Do funding applications where peer reviewers disagree have higher citations? A cross-sectional study

Authors : Adrian G Barnett, Scott R. Glisson, Stephen Gallo

Background

Decisions about which applications to fund are generally based on the mean scores of a panel of peer reviewers. As well as the mean, a large disagreement between peer reviewers may also be worth considering, as it may indicate a high-risk application with a high return.

Methods

We examined the peer reviewers’ scores for 227 funded applications submitted to the American Institute of Biological Sciences between 1999 and 2006. We examined the mean score and two measures of reviewer disagreement: the standard deviation and range.

The outcome variable was the relative citation ratio, which is the number of citations from all publications associated with the application, standardised by field and publication year.

Results

There was a clear increase in relative citations for applications with a better mean.
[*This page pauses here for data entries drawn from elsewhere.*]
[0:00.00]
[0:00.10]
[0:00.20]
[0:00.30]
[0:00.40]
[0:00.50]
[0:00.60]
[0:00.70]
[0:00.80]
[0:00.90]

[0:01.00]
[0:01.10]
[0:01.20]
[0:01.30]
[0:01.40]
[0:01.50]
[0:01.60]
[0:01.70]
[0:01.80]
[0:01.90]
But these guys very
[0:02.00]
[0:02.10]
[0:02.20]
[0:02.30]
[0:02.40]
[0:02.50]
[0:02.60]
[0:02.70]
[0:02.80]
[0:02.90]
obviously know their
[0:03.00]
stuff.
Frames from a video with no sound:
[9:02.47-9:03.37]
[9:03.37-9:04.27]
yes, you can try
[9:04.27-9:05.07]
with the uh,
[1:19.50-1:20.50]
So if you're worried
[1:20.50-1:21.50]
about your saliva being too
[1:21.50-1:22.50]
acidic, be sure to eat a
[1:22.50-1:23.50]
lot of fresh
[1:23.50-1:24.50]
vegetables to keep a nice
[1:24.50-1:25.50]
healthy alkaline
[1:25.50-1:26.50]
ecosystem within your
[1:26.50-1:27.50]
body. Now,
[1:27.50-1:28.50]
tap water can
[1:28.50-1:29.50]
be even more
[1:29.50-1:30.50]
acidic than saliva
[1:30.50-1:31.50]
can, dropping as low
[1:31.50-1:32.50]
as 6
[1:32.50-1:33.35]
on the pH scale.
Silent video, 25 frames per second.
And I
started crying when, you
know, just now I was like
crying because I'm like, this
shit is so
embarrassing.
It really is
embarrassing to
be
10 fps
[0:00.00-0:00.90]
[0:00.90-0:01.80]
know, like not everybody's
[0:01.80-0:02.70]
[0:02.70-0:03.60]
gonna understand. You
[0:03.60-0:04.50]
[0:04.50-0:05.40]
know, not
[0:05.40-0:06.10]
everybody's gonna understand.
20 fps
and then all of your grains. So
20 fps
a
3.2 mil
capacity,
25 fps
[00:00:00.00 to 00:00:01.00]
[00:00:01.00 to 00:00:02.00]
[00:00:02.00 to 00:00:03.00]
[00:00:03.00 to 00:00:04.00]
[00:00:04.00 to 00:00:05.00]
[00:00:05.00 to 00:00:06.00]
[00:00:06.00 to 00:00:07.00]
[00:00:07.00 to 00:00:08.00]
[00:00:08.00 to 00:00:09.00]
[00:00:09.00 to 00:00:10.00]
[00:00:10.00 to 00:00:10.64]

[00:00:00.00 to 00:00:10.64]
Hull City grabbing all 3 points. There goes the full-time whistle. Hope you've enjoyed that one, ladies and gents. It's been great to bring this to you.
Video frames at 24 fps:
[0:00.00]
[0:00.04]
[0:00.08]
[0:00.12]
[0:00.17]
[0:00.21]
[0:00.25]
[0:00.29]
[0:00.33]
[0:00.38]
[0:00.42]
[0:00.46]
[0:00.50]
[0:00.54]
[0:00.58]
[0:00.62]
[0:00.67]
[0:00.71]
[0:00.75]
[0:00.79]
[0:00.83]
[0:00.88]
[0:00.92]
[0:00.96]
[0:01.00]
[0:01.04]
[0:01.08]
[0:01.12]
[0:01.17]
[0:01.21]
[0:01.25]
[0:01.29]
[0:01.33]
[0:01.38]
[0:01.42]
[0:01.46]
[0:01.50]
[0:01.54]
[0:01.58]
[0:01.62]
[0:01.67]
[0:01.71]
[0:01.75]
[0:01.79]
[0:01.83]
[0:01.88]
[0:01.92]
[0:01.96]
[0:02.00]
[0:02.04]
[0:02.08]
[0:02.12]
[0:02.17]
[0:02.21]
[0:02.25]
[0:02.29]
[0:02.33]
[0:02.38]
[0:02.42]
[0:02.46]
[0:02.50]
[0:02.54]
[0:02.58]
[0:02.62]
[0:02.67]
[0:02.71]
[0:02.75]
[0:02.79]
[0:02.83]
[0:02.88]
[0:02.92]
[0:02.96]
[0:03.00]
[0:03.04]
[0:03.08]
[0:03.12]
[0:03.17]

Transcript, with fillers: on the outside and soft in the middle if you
There was no association between relative citations and either of the two measures of disagreement.

Conclusions

We found no evidence that reviewer disagreement was able to identify applications with a higher than average return. However, this is the first study to empirically examine this association, and it would be useful to examine whether reviewer disagreement is associated with research impact in other funding schemes and in larger sample sizes.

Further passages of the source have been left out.